With remarkable timing, Lufthansa talks up its merchandising strategy
Last week, as Lufthansa announced a change in commercial direction from its German HQ, half the way around the globe an exec talked of the airline’s first steps in ancillary revenue.
It’s a bit of a stretch to bring the word juxtaposition into the proceedings, but the reality that carriers need to find ways to boost revenue is not lost on most of the airline community right now.
During the Amadeus Airline Digital Merchandising conference in Thailand, Lufthansa’s online sales and mobile services chief Sebastian Riedle sums the situation it up nicely:
“In times of declining yield, ancillary revenues represent the chance to strengthen profitability.”

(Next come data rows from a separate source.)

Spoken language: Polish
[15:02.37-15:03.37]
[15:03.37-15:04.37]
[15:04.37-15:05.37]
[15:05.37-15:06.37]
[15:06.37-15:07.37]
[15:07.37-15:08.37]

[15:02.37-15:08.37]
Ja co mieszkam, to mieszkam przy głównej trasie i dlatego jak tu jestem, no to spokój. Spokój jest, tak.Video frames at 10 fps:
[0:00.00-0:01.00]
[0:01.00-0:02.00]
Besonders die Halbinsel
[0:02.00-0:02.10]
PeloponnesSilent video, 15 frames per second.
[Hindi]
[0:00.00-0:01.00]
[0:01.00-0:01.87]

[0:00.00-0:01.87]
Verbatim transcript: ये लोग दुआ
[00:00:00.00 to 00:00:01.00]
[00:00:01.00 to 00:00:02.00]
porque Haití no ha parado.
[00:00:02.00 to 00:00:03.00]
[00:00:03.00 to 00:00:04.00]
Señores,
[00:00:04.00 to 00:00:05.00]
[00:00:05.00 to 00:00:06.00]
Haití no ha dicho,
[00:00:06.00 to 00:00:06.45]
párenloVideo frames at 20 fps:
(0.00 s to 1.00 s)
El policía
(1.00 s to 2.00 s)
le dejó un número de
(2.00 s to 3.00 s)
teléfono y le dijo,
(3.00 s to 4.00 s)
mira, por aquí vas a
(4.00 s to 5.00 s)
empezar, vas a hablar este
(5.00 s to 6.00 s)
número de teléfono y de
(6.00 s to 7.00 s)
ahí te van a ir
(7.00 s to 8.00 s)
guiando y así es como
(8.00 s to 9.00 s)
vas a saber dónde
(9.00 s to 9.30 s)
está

The airline ancillary revenue trend is no longer something carriers can ignore, he says, describing it on a couple of occasions as a circus and admitting the airline is trailing in the game.
“In the mid-term, selling a ticket might be nothing more than your ticket into the ancillary circus.”
So, how is Lufthansa doing?
According to Riedle, the challenge is that as a legacy carrier it feels it has a relationship with customers meaning that to take elements away and charge for them is difficult so, it needs to figure out what it can sell on top.
Branded fares have been in the bag since March and there are other “catch-up” products in the pipeline.
The airline is also gaining ground in car-hire sales – it claims to have almost doubled sales if you compare the first quarter of 2014 to the first quarter of 2015, helped by bringing the ancillary into the booking flow.
Insurance sales, also in the primary booking flow, have also seen substantial growth according to Riedle.
But there are still many challenges such as where to place extras in the booking process. Others include trying to identify the right product not only for each market but also for each customer segment as airlines strive to bring some personalisation to services.
While it’s early days for the carrier, Lufthansa has decided there is airline ancillary revenue to be gained or, as Riedle describes it, a bit of “magic” for all.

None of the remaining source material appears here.